Шрифт:
Интервал:
Закладка:
* * *
Мира купила зеленой ткани, зеленую нитку и серебристую иголку и начала шить свой костюм. Она смешала зеленую краску со своим кремом для лица и снова вернулась к шитью листа. Он был широким посередине и зауженным с обоих концов, с прожилками, которые она нарисовала коричневой краской, и центральной жилкой от верха до низа. Одна сторона костюма прикрывала перед, а вторая – спину, а сверху оставалось отверстие для головы. Костюм обрел жесткость, когда она набила его тряпьем. Она надела его и просунула руки в отверстия по обеим сторонам. Потом она отправилась на поиски коричневого трико и черных кроссовок и надела их.
Она будет смотреть на мир только для того, чтобы его любить, – и Бог, Творец сущего, будет ее ненавидеть.
* * *
Энни открыла Мире дверь и увидела ее стоящей на пороге в костюме листа. Сияло солнце, за спиной Миры голубело чистое небо. Энни впустила ее в дом, заметила ее зеленые руки и очень быстро проговорила: «Пожалуйста, ничего не трогай». Наверное, Мира ошиблась, полюбив Энни. Но выбирать, любить Энни или не любить, было не в ее власти.
Мира последовала за Энни в дальнюю комнату и села на деревянный пол оранжереи, чтобы не запачкать красивую обивку стульев или подушки. И заплакала. Несколько зеленых слез сбежали по ее щекам и капнули на костюм. Она вытерла глаза, и глаза защипало от зеленой краски, которую она нанесла на руки, и от боли они заслезились еще больше. Она решила, что завтра пойдет и купит зеленые перчатки вместо того, чтобы красить руки зеленой краской.

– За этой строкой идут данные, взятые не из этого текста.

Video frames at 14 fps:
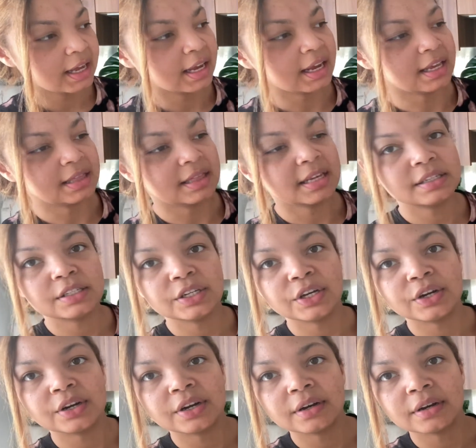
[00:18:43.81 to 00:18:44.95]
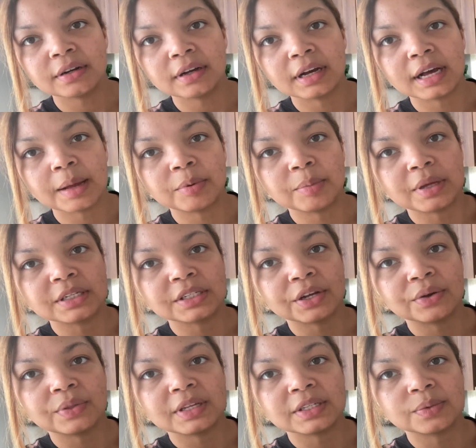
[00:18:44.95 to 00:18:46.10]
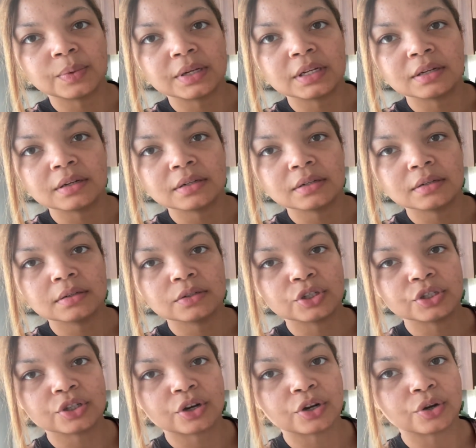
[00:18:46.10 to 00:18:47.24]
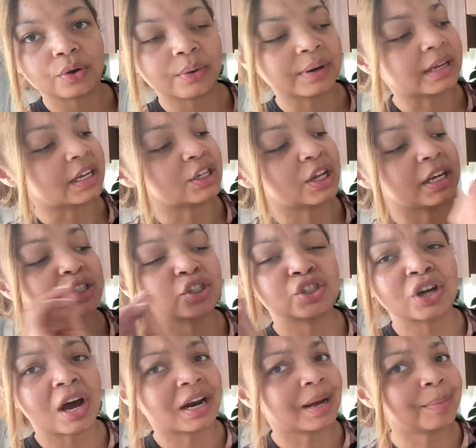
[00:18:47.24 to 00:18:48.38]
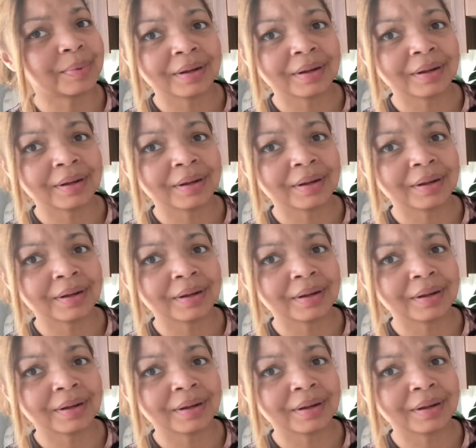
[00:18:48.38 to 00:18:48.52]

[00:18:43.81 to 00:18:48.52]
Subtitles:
And this year, a couple months ago, this one just started growing, and it like shot up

– Уверена, тебе не хотелось бы, чтобы тебя увидели рядом со мной в таком виде на твоих важных встречах!
– Конечно, не хотелось бы, Мира.
У Миры заколотилось сердце. Она всегда это знала. Она знала это с того самого дня, когда они познакомились там, в старой квартире Энни, но всегда отметала эти мысли. Энни не создана, чтобы любить ее. Мире было сложно теперь встать с пола, ведь она не хотела запачкать его зелеными руками. На миг она стала коленопреклоненным листом. Потом ей удалось встать на ноги в этом ужасно неудобном костюме.
Сможет ли Энни терпеть Миру в виде листа? Конечно нет. У Миры нет никакого здравого смысла и рассудительности. Никогда не было! Она просто была глупой птицей, одни инстинкты да полеты. Энни проводила ее до входной двери, открыла ее и стояла на пороге, пока Мира выходила на улицу. Мира по-прежнему любила Энни, и так же она любила мир – больше, чем это вообще имело смысл. Ей не хотелось ничего в нем критиковать.

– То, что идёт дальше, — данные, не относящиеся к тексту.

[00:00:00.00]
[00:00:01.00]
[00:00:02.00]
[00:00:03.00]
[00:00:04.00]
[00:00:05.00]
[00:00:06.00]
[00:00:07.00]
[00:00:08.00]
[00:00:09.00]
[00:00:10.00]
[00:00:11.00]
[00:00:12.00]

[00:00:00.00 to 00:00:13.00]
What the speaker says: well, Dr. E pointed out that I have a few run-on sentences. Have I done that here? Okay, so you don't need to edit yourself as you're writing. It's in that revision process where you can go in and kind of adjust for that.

Энни окликнула ее: «Тебе нужно перемениться!»
«Она имеет в виду, что мне нужно изменить то, кто я, – подумала Мира, – или сменить мой костюм листа на обычную одежду?»
* * *
Мира побрела обратно, опустив голову. Она должна была предвидеть, что у нее заберут любовь Энни. Любой помощи рано или поздно приходит конец. Мира должна была предвидеть, что у нее заберут отца. Всё, от чего ты зависишь, будет изъято, потому что, когда боги приходят сорвать с тебя лишнее, они хотят оставить тебя ни с чем.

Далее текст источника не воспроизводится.